I watch every wedding show on TV (yeah, I know) with the exception of one - Rich Bride, Poor Bride - because I refuse to spend thirty minutes of my time watching people fight over the wedding budget.  I guess it's too close to real life and TV is supposed to be about suspending reality.

I have found that when most couples begin planning their wedding, they visit a bridal media website and either print, download, or use the site's wedding budget calculator to determine their wedding budget.  You know, the one that let's you enter a figure and then breaks it down into neat categories like 36% catering, 10% photographer, 5% cake, 3% flowers, 2% DJ, 1% miscellaneous.

Then the couple meets with a few wedding vendors and find that catering is about 50-65% of the budget and the photographer is really 15%, flowers 12%, and so the fighting ensues, and it doesn't stop either especially in the last month when all the miscellaneous items start adding up to a figure far greater than 1% of the budget.

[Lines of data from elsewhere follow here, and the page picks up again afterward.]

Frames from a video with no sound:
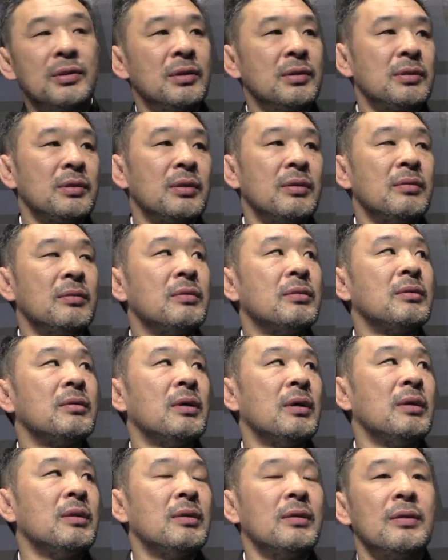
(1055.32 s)
Yeah,
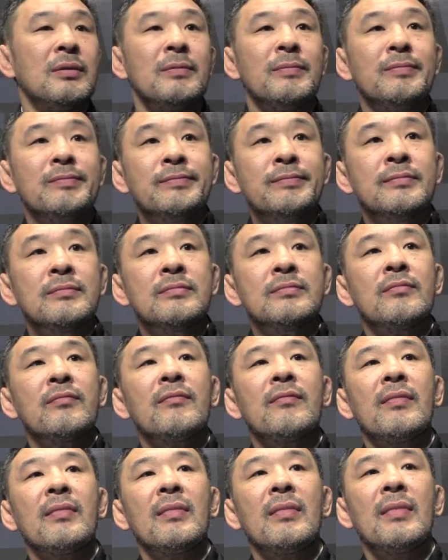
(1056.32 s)
different various
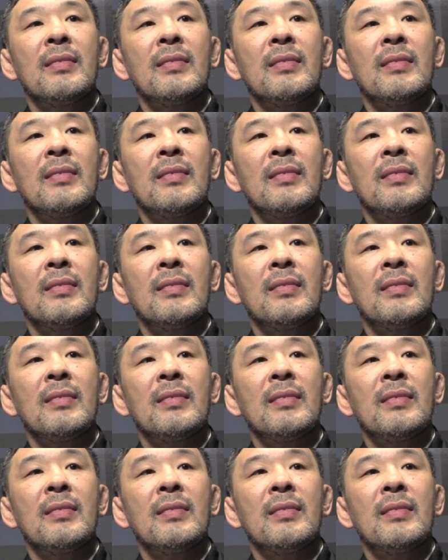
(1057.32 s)
Japanese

So, to avoid using the phrase: "I can't wait for this wedding to be over," which usually follows a fight over the budget, plan your budget realistically.  I'm not totally knocking calculators.  Use them, they're a good guide, but if you haven't planned a wedding or have been intimately involved in helping someone plan a wedding in the last five years and you don't watch every wedding show on TV, pick up the phone and make some calls.  Surf the web.  Talk to other brides in your local area in the midst of planning their own nuptials.  Attend bridal shows.  Read local bridal magazines.  Then sit down with all the power players (the people footing the bill) to determine your must-haves, nice-to-haves, and needs to come up with a figure and spending plan that works for all.